→ **Aim of the task**:
No pictures belong in the copy. Set down exactly the lines from the one that contains "[5:34.21-5:34.41]" through the end of the data.

Saved entries
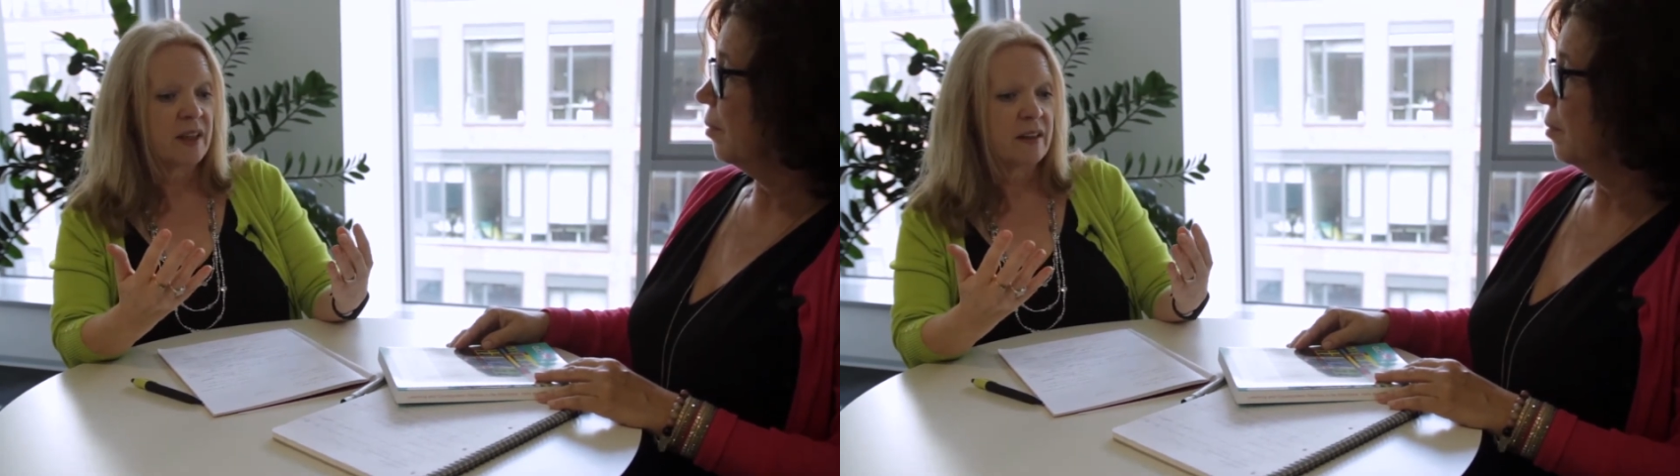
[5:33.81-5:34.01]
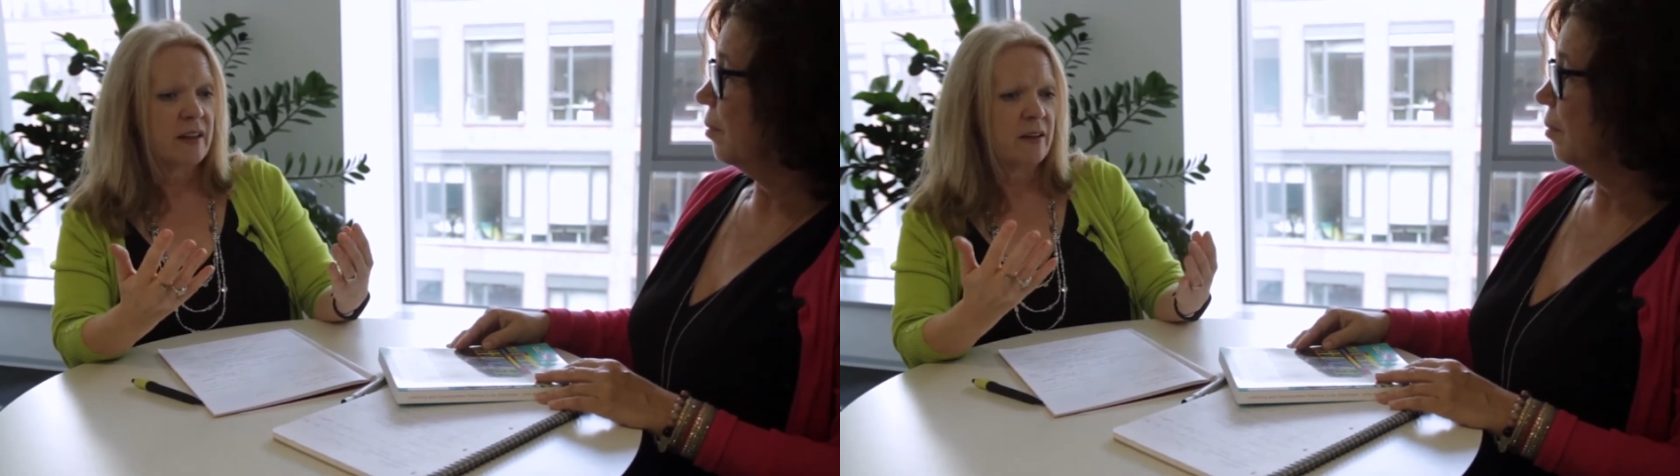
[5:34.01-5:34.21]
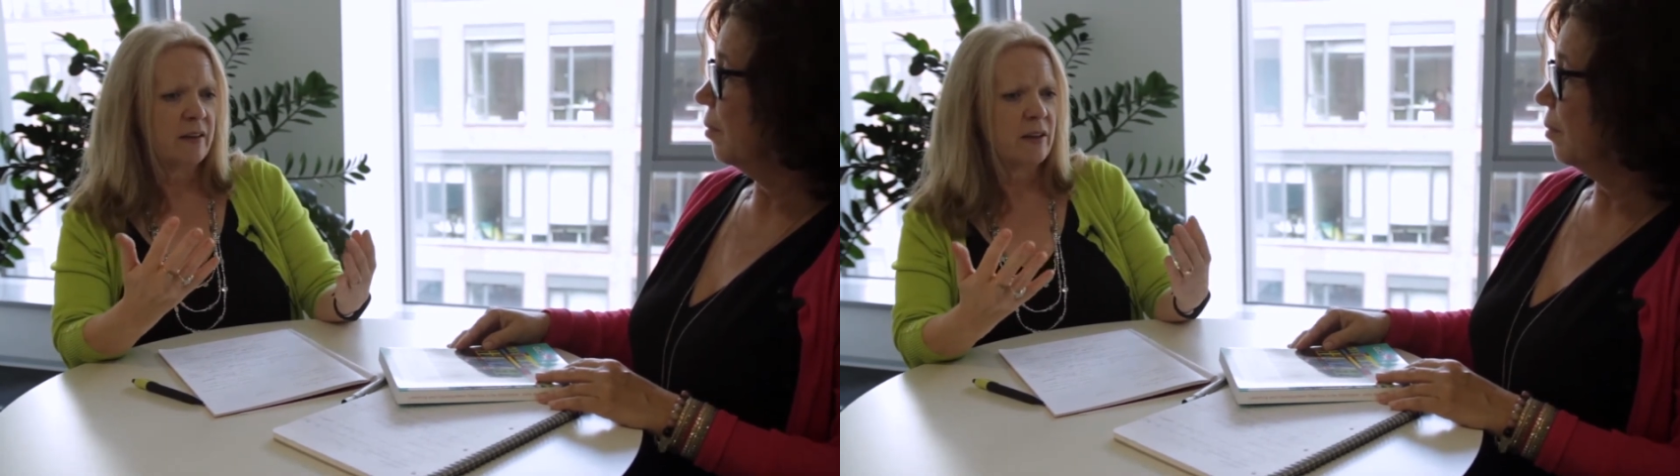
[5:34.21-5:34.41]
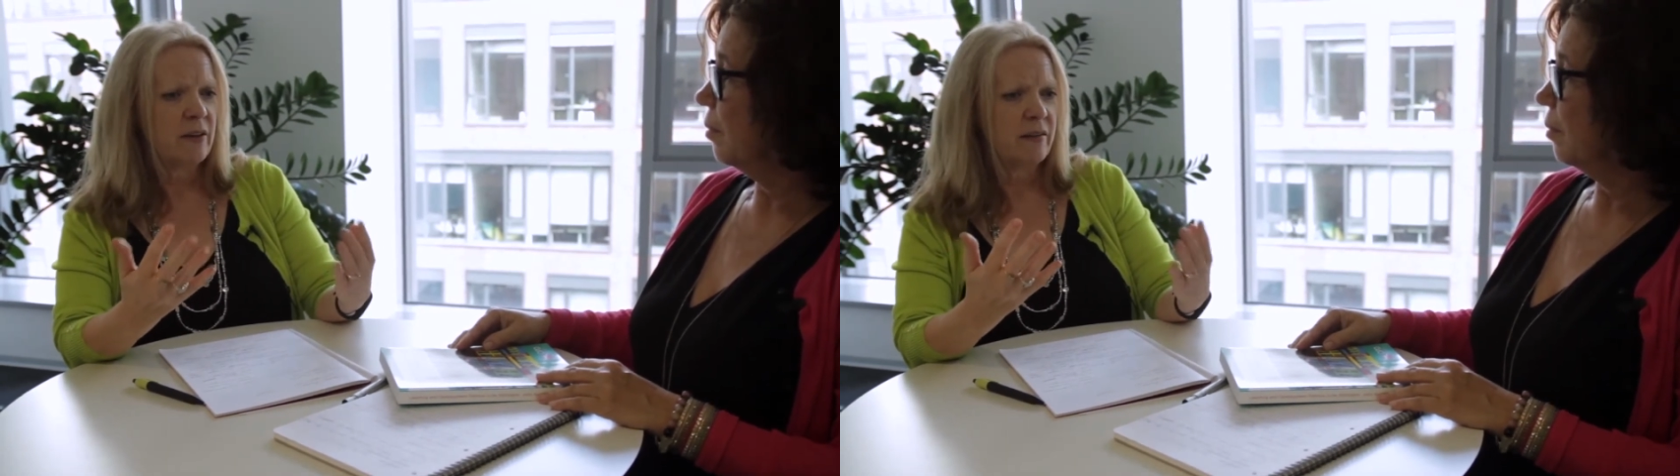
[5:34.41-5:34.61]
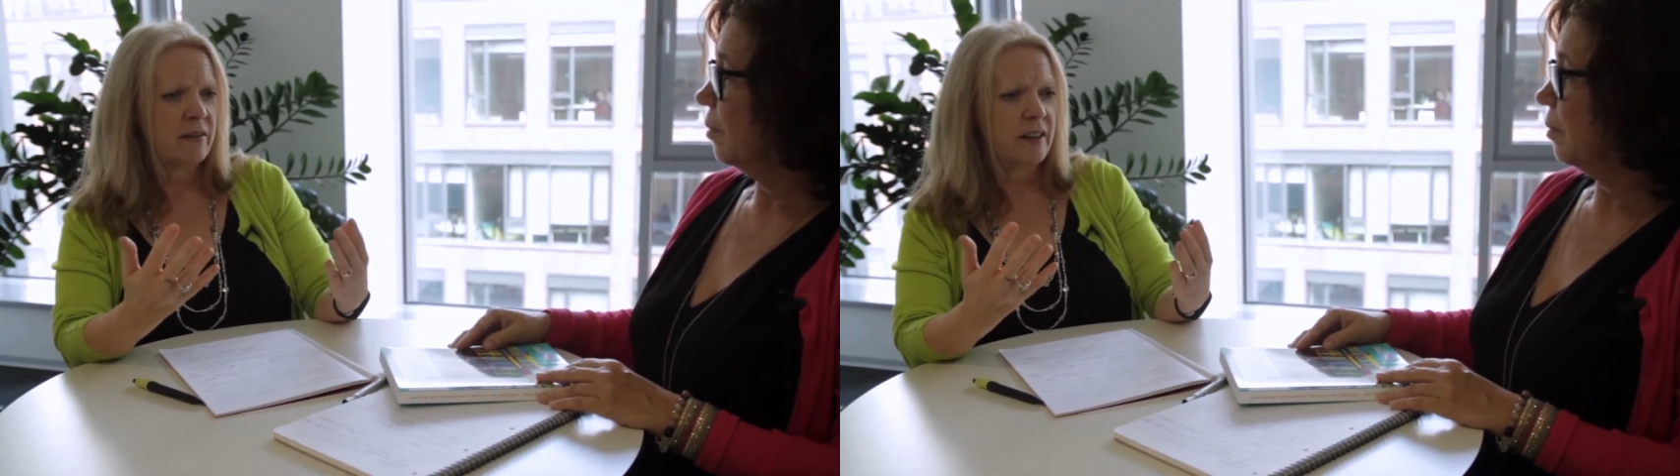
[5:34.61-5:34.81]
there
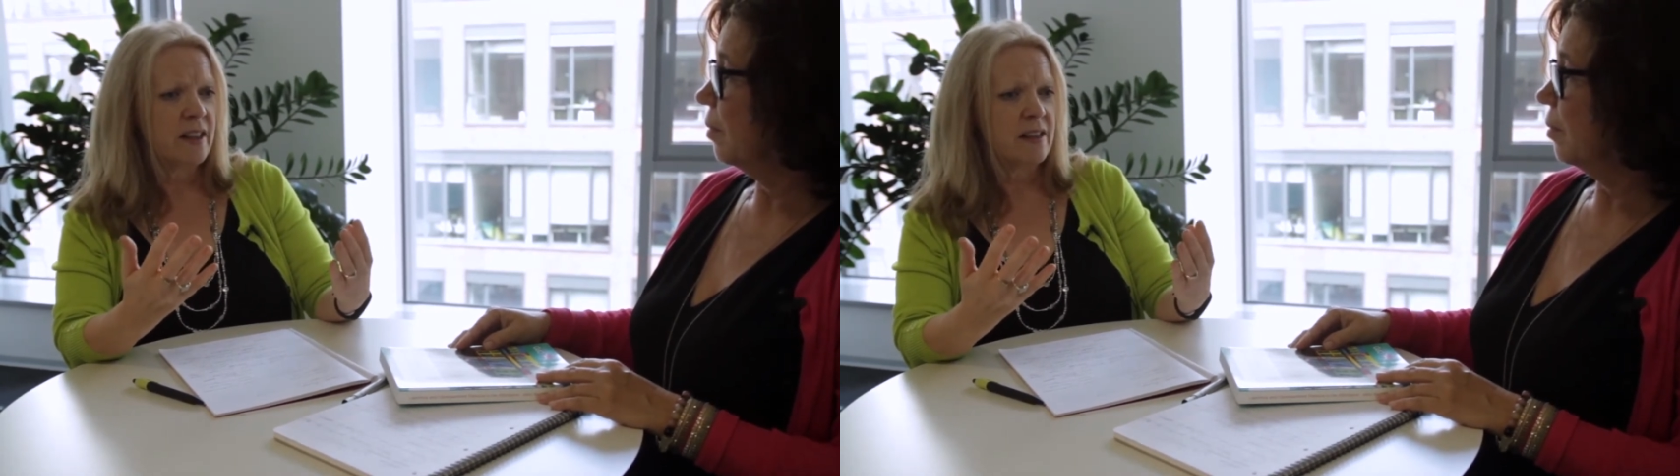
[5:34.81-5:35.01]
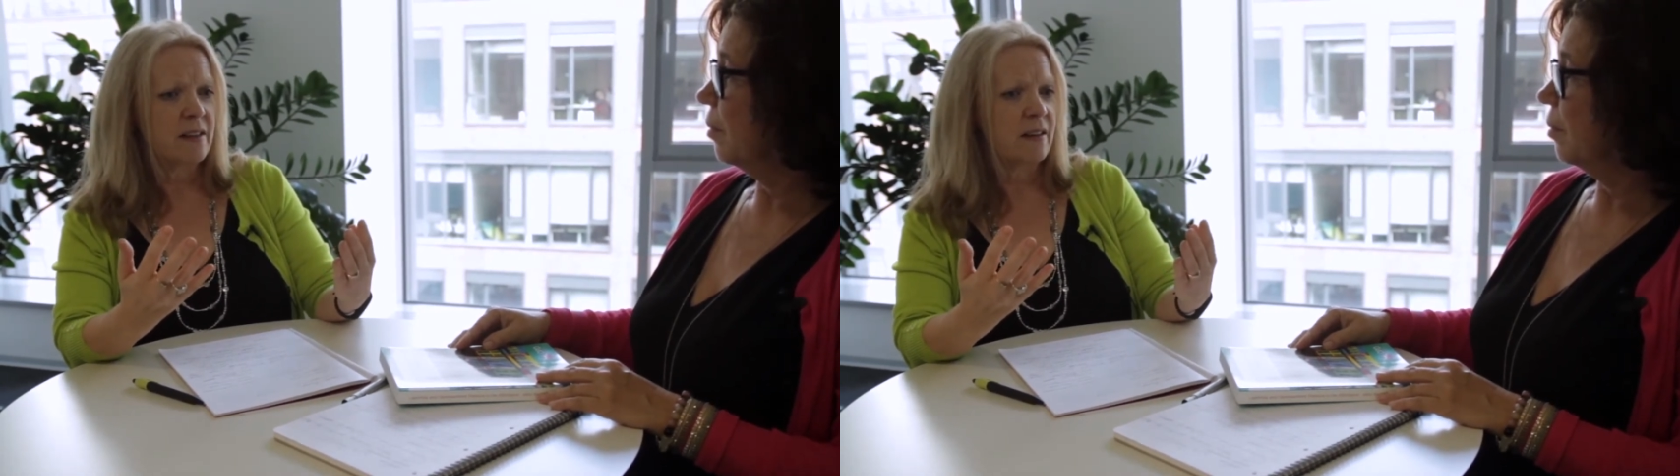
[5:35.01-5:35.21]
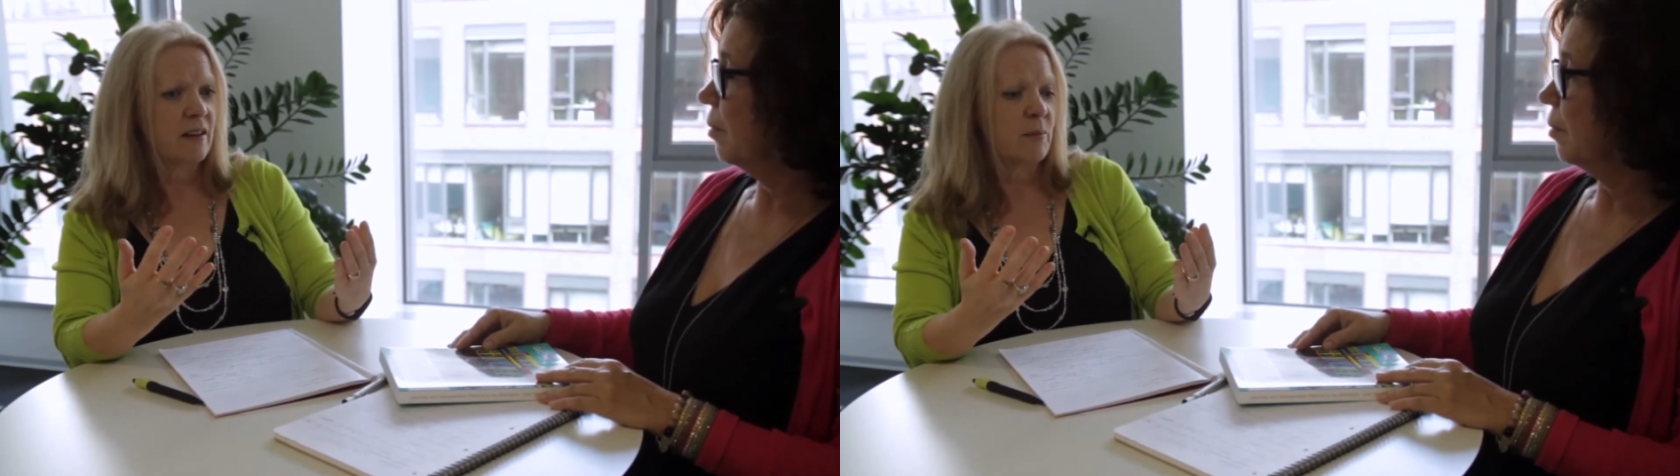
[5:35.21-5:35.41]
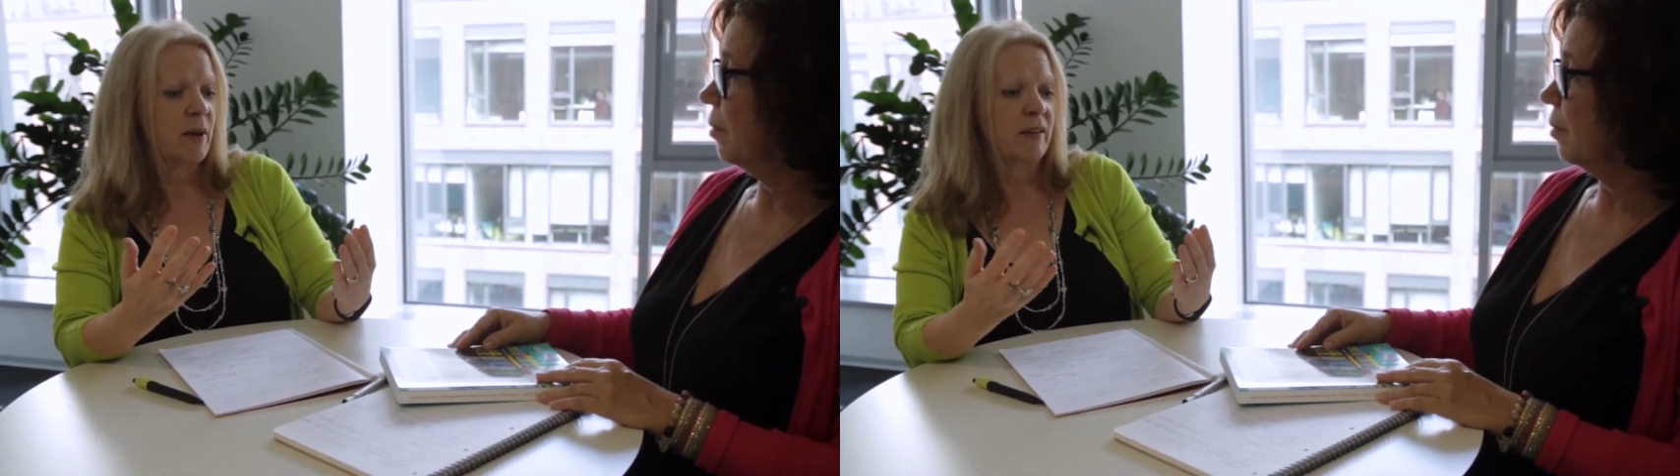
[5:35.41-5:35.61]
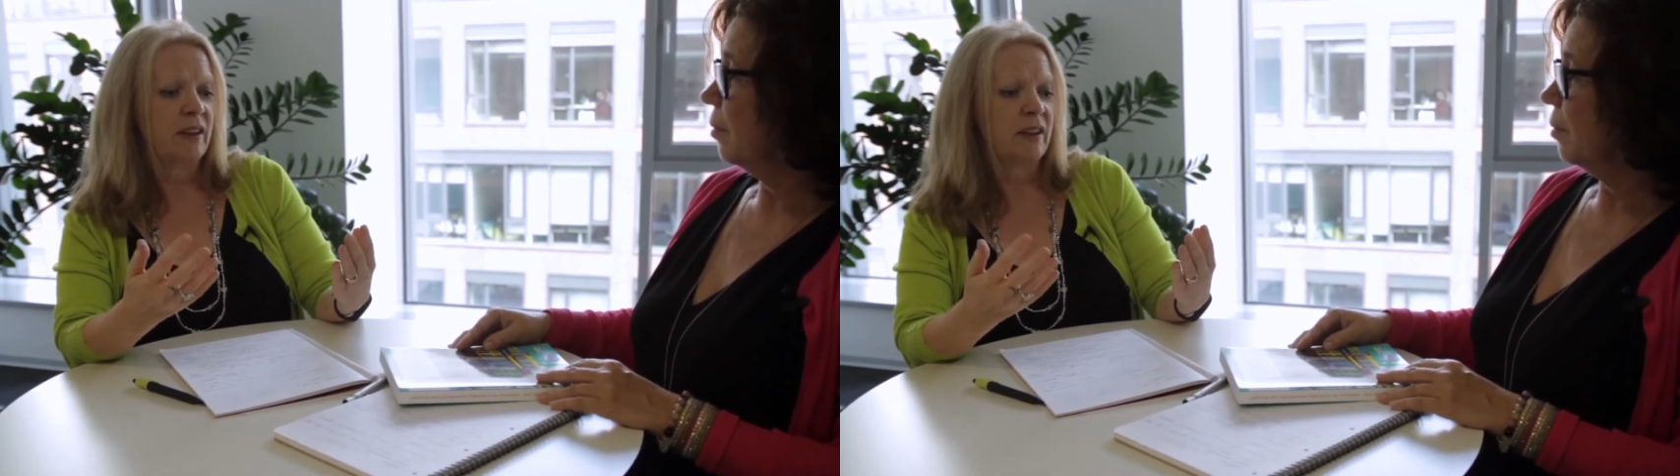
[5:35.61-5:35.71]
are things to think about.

→ **Reply**:
[5:34.21-5:34.41]
[5:34.41-5:34.61]
[5:34.61-5:34.81]
there
[5:34.81-5:35.01]
[5:35.01-5:35.21]
[5:35.21-5:35.41]
[5:35.41-5:35.61]
[5:35.61-5:35.71]
are things to think about.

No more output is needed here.